On December 22, the Washington Supreme Court issued its long awaited decision in Volk v. DeMeerleer, a case involving the liability of mental health professionals. The court ruled that a psychiatrist could be liable for homicides committed by a patient, even though the patient never identified the victims as targets of violence. The decision expands the scope of liability, not just for mental health professionals, but potentially for many other healthcare providers.

The case involved a double murder-suicide in July 2010.The patient, who had received outpatient treatment for mental health issues with the same psychiatrist for years, killed his former girlfriend and one of her children, and attacked another of her children with a knife. The patient last saw his psychiatrist three months before the killings. Although he reported that he had suicidal thoughts when depressed, the patient had not expressed any intention to harm anyone.

The trial court granted summary judgment for the psychiatrist and his clinic. The Washington Court of Appeals reversed, holding that a jury should decide whether the psychiatrist met the standard of care and should have done something to prevent the patient's violent acts. In a 6-3 decision, the Washington Supreme Court largely agreed with the Court of Appeals, and remanded the case for trial. The Supreme Court stated that whether the patient's "actions were foreseeable...is a question of fact that should have been resolved by a jury."

The Supreme Court's analysis was based on Washington and national case law, scholarly articles, and the Restatement (Second) of Torts § 315. The Restatement creates a duty to "control the conduct" of another person when a "special relation" exists. The court decided that the relationship between a mental health professional and a patient creates a duty to "take reasonable precautions to protect anyone who might foreseeably be endangered" by the patient's condition. The emphasis on "anyone" is by the court.

The decision discusses the difficult policy interests presented by the case, including provider-patient confidentiality, the importance of avoiding unnecessary confinement, the limited ability to control conduct of patients, and the "incredibly difficult task in ascertaining whether a patient will act violently." Nevertheless, the court decided that these factors were outweighed by "society's strong interest in preventing attacks by mentally ill patients." According to the court, the "mental health professional is under a duty of reasonable care...to protect foreseeable victims of his or her patient."

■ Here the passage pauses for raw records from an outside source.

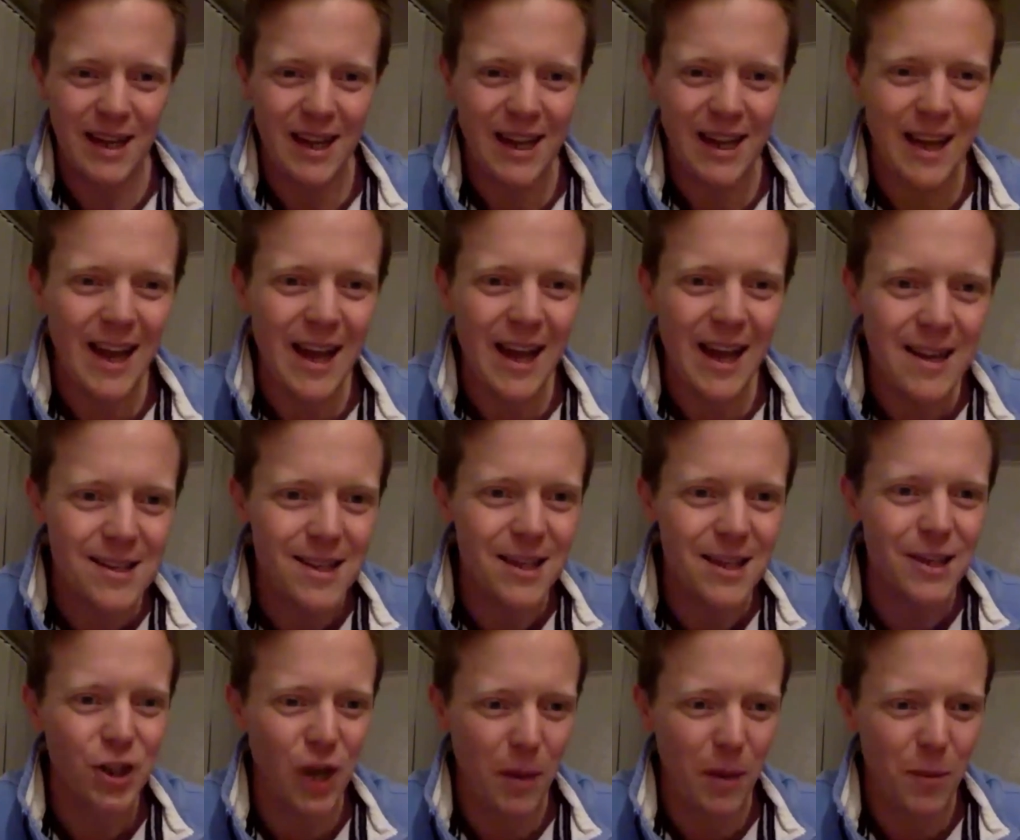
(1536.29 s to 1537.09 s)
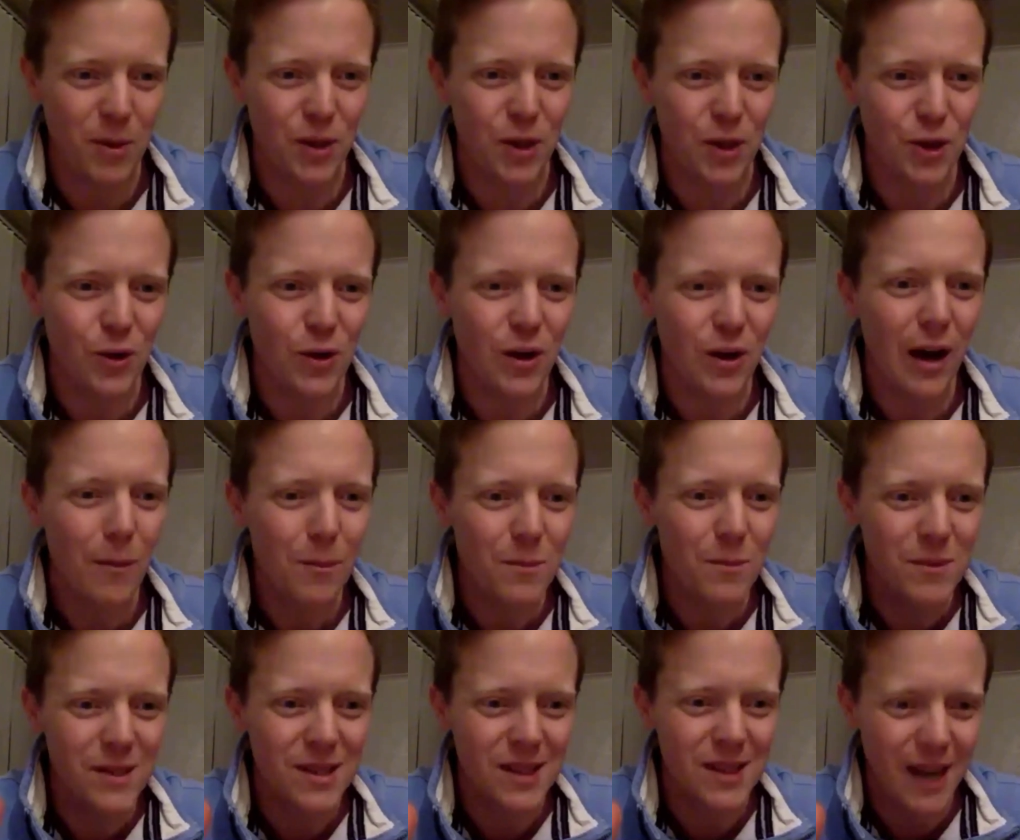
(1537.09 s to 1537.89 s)
He is the shepherd who
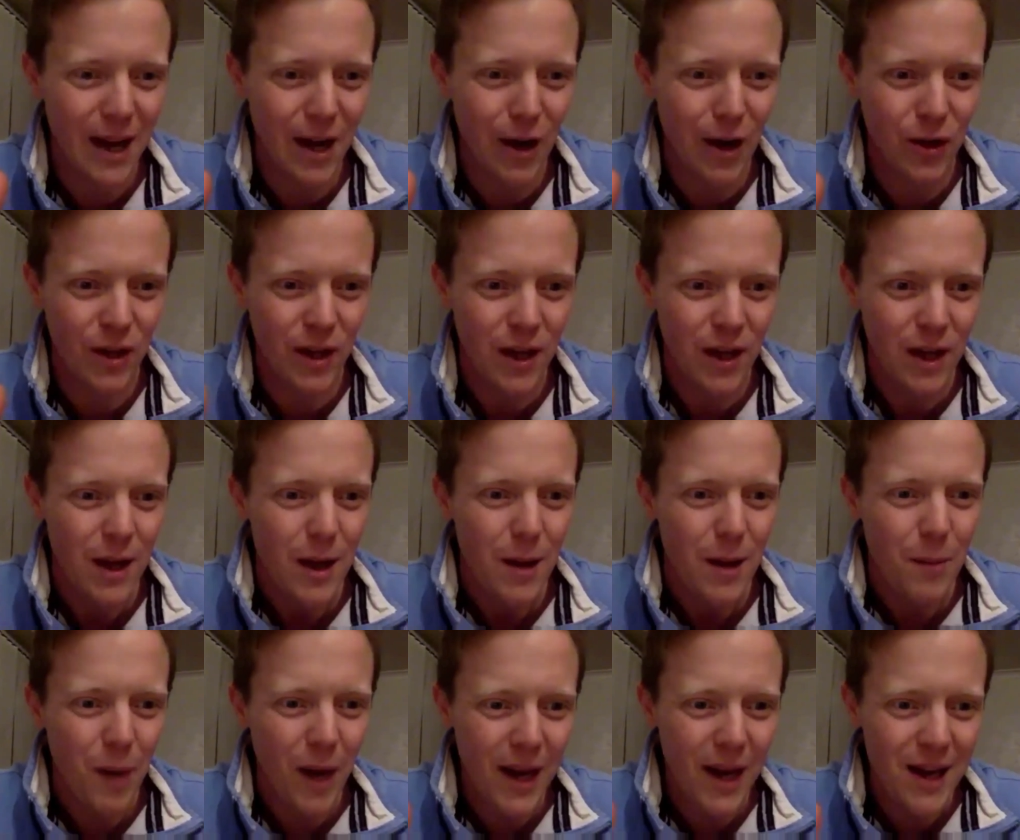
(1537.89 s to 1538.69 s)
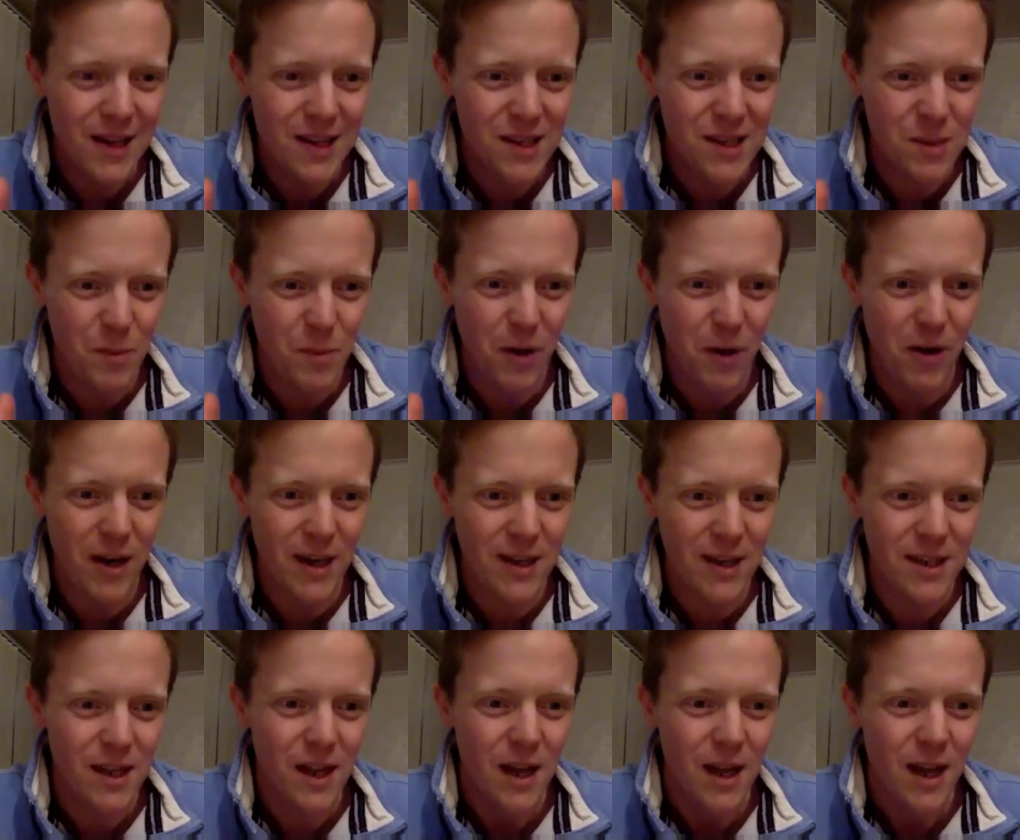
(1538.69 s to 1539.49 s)
comes down by his
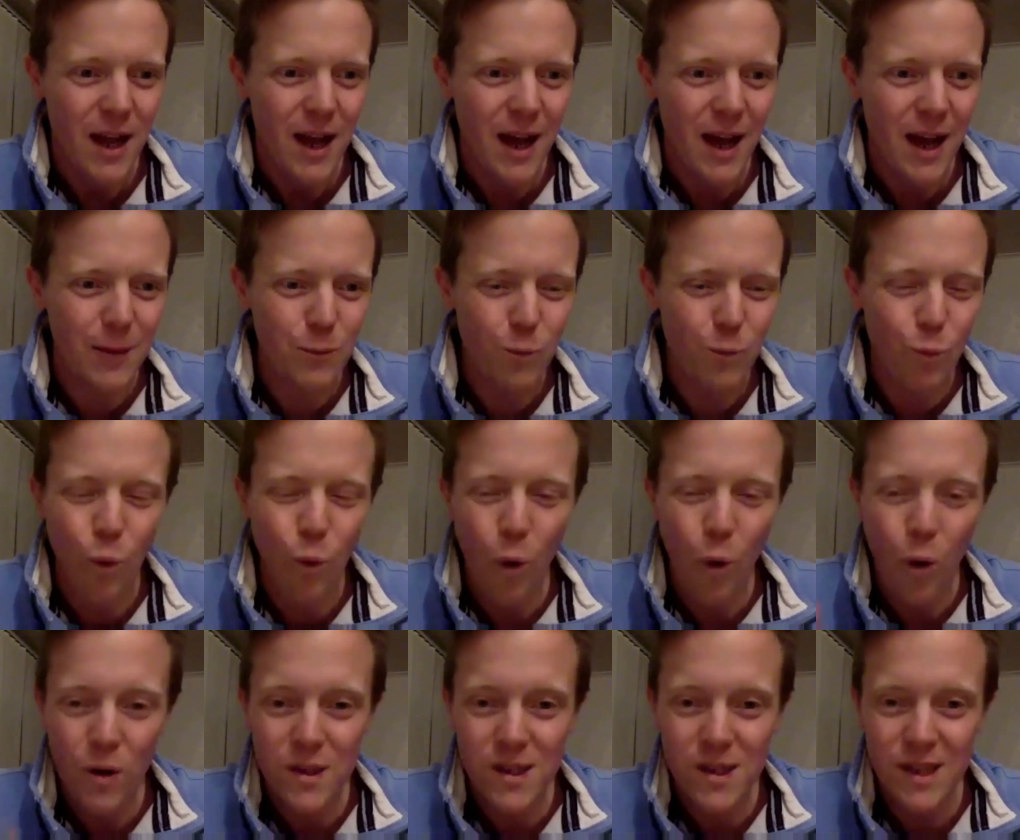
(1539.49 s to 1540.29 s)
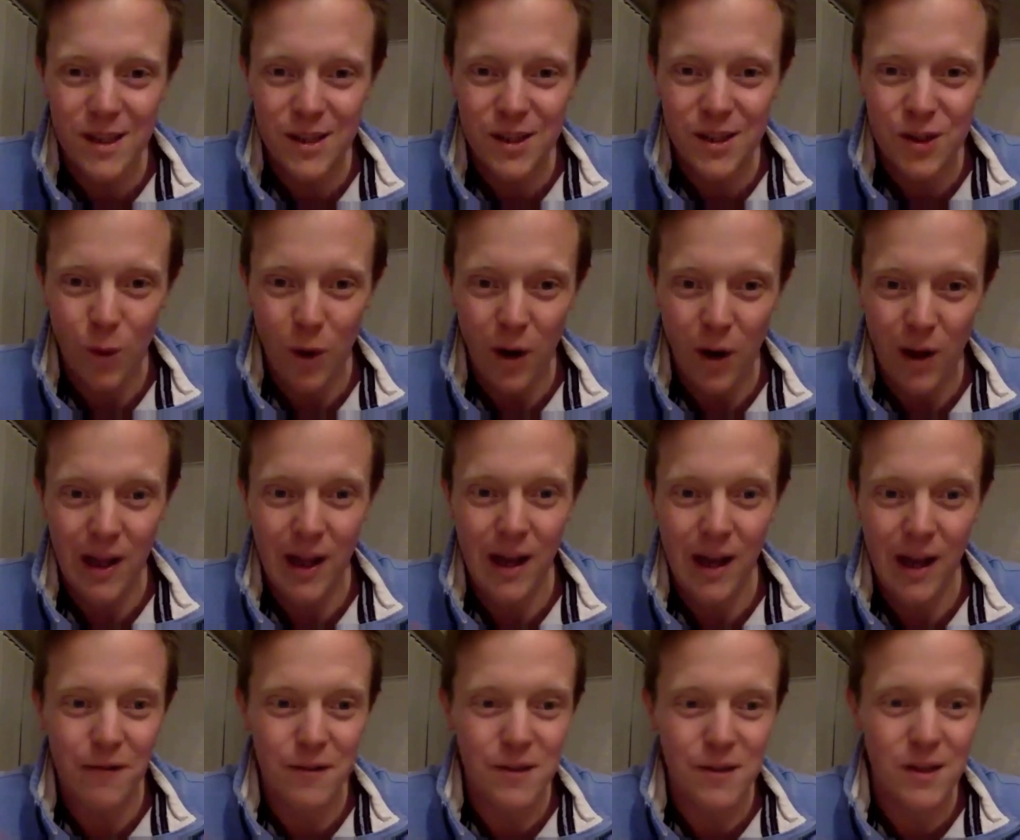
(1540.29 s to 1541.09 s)
Spirit and walks into our
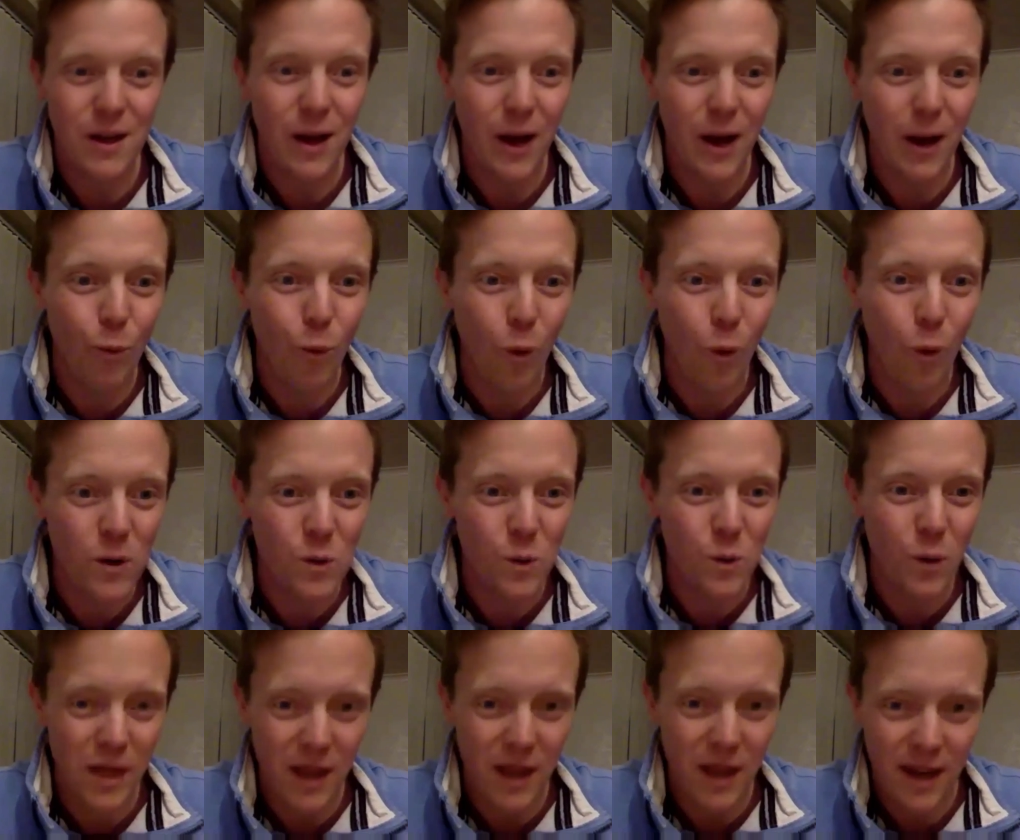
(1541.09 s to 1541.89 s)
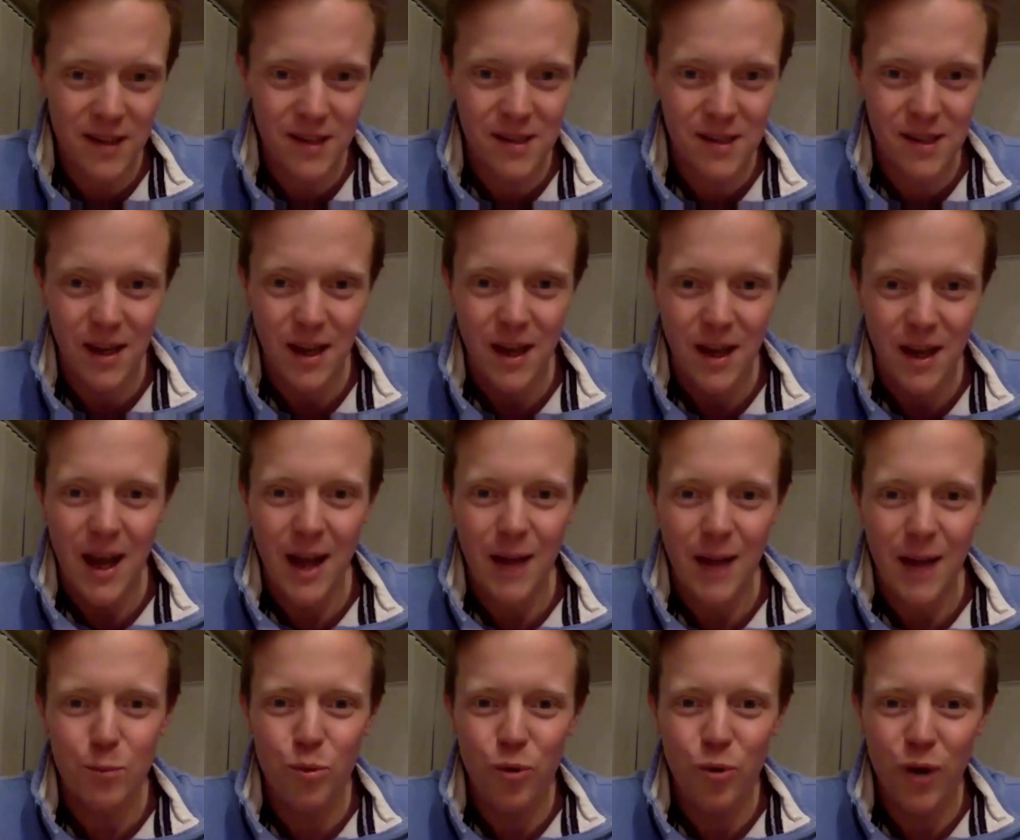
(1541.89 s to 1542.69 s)
lives and walks with us
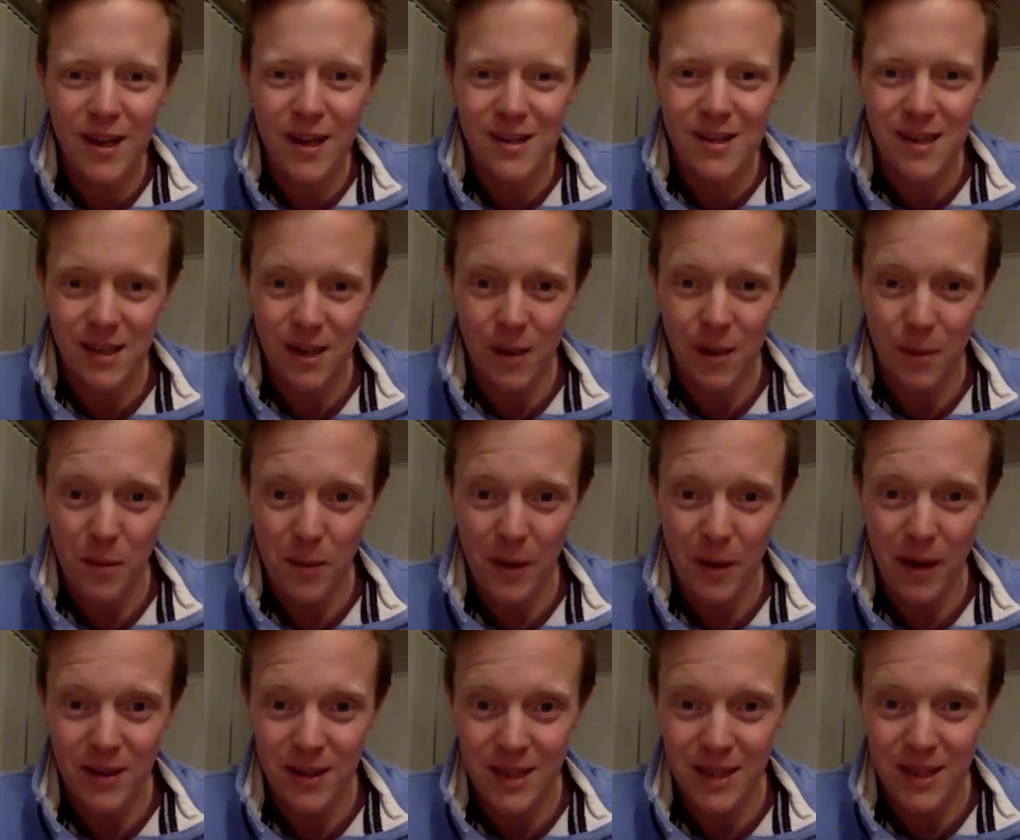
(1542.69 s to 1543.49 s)
and brings us up the mountain.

It was important to the court's decision that plaintiffs' claims were supported by an expert's opinion. The expert, a forensic psychiatrist, had submitted an affidavit stating that the psychiatrist was negligent in various respects and that his negligence was a substantial factor in bringing about the harm that occurred. The Supreme Court decided that this expert evidence created an issue of fact for a jury on foreseeability and causation. A review of the trial court record shows weak support for the plaintiffs' case from an expert with little knowledge of Washington practice, but it was enough for the Supreme Court.

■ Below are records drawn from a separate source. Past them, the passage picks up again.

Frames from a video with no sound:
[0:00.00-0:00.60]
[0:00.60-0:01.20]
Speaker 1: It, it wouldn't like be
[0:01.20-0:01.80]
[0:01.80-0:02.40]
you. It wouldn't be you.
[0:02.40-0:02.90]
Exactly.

The 2015 Court of Appeals decision in Volk was the subject of much discussion in medical and legal circles. There was an immediate reaction by mental health professionals who were concerned, understandably, that they might be held legally responsible for unforeseeable events and would be required to breach patient confidentiality and damage therapeutic relationships to avoid liability. The concerns were not limited to Washington state. In November 2015, an op-ed in the New York Times discussed the case and suggested that the Volk case went farther than past cases in imposing duties on psychiatrists. Those concerns are legitimate. The Washington Supreme Court decision represents an expansion of the scope of liability.

The liability rule announced by the Volk decision concerns mental health professionals, but can easily be expanded to other healthcare providers. Emergency medicine professionals, primary care providers, therapists, and counselors are among many professionals often seeing people who, in the course of disclosing highly personal thoughts, might offer troubling information suggesting danger to self or others. In the overwhelming number of cases, those suggestions do not mean that violent acts will follow. In a very small number of cases, bad things happen.

This decision raises many questions, including whether changes in clinical practice are needed, patients will be deterred from effective treatment, lawsuits will increase, and catastrophic events will lead to mass litigation. Cases based on a Volk theory will involve tragic outcomes and horrific facts. Defending them will be challenging, but there are strong arguments to make in defense of healthcare professionals who do their best in making acutely difficult decisions every day.